O momento historicamente simbólico está contado aqui.
domingo, 10 de maio de 2009
Bento XVI evocou o "elo inseparável" entre cristãos e judeus
Foi ao contemplar, no Monte Nebo, Jordânia, o vale do Jordão até Jerusalém, que o Papa Bento XVI decidiu sublinhar a matriz judaica do cristianismo: "A antiga tradição da peregrinação aos lugares santos recorda-nos também o elo inseparável que liga a Igreja ao povo judeu".É significativo que o Papa Ratzinger tenha escolhido terra jordana (e palestiniana) para falar desse tema que lhe é tão caro e do que ele implica na aproximação entre cristãos e judeus, um dos objectivos da sua viagem à Terra Santa.
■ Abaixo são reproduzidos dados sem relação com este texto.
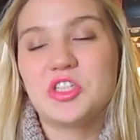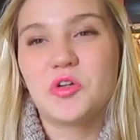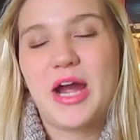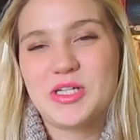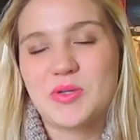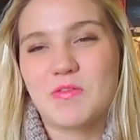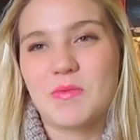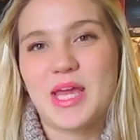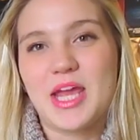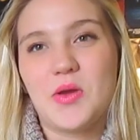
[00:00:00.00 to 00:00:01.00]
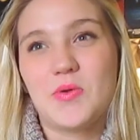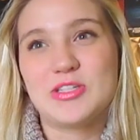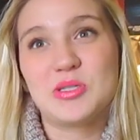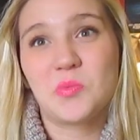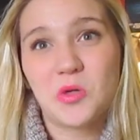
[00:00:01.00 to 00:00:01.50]
She graduated from KU,
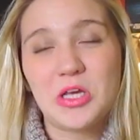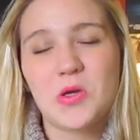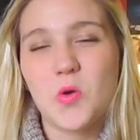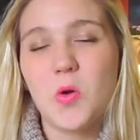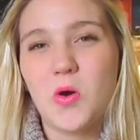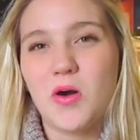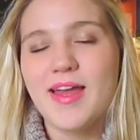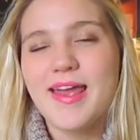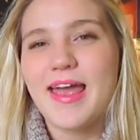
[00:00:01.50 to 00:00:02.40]
which is pretty cool.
"Possa o nosso encontro de hoje inspirar-nos um renovado amor pelo cânone das Sagradas Escrituras e o desejo de superar todos os obstáculos à reconciliação entre cristãos e judeus, no mútuo respeito e cooperação no serviço da paz."Bento XVI afirmou ainda: "É justo que a minha peregrinação comece por esta montanha, de onde Moisés contemplou de longe a Terra Prometida." Neste lugar, segundo a tradição, Deus mostrou a Moisés, depois de 40 anos de viagem pelo deserto, aquela que era a terra "onde mana leite e mel". Moisés morreria antes de ali entrar. "Sobre estas alturas, a memória de Moisés convida a 'elevar os olhos' para (...) olhar com fé e esperança o futuro."
Essa memória continua viva, afirmou Bento XVI: "Desde os inícios, a Igreja nestas terras sempre comemorou na liturgia as grandes figuras dos patriarcas e dos profetas, como sinal de profundo apreço pela unidade dos dois testamentos".A matriz judaica do cristianismo é uma ideia muito presente nos escritos teológicos de Joseph Ratzinger, eleito Papa em Abril de 2005. Se João Paulo II foi o homem dos gestos proféticos e históricos na reconciliação com os judeus - visita à sinagoga de Roma, pedido de perdão pelas perseguições, ida ao Muro das Lamentações, em Jerusalém -, Ratzinger é, sobretudo, o teólogo que procura um entendimento que não negue as diferenças.
Alemão de nascimento, ele próprio forçado a integrar a defesa anti-aérea do regime nazi, foi nos acontecimentos da II Guerra Mundial e do Holocausto que ele viu a base para uma mudança de discurso. Na sinagoga de Colónia, já Papa, em Agosto de 2005, recordou a "iniquidade" da Shoah e referiu-se ao "muito por fazer" nas relações judaico-cristãs: um "diálogo sincero e confiante" que leve à "interpretação conjunta acerca de questões históricas ainda abertas" e que avalie a relação teológica entre judaísmo e cristianismo.
O Holocausto esteve na origem da mais recente polémica de vários sectores judaicos com Bento XVI. Em Janeiro, o Papa levantou a excomunhão de quatro bispos integristas, entre os quais um negacionista. Depois de muitos protestos e pressões para um pedido de desculpas, Ratzinger afirmou que não há margem para negar o Holocausto.
Em Colónia, o Papa dizia que o diálogo não deve "esquecer nem subestimar as diferenças existentes". Desde logo, a concepção fundamental de que o Messias está para vir (judeus) ou que já veio, em Jesus (cristãos). Numa intervenção na Academia de Ciências Morais e Políticas de Paris, em 1997, afirmou Ratzinger: "[Na fé de Israel, são essenciais a Torá e, por outro lado,] o olhar de esperança, a espera do Messias - a espera, isto é, a certeza de que o próprio Deus entrará nesta história e realizará a justiça. (...) Também a Igreja espera o Messias, que já conhece e à qual, antes de mais, ele manifestará a sua glória." São estas proximidades e diferenças que Bento XVI quer ver conversadas entre judeus e cristãos.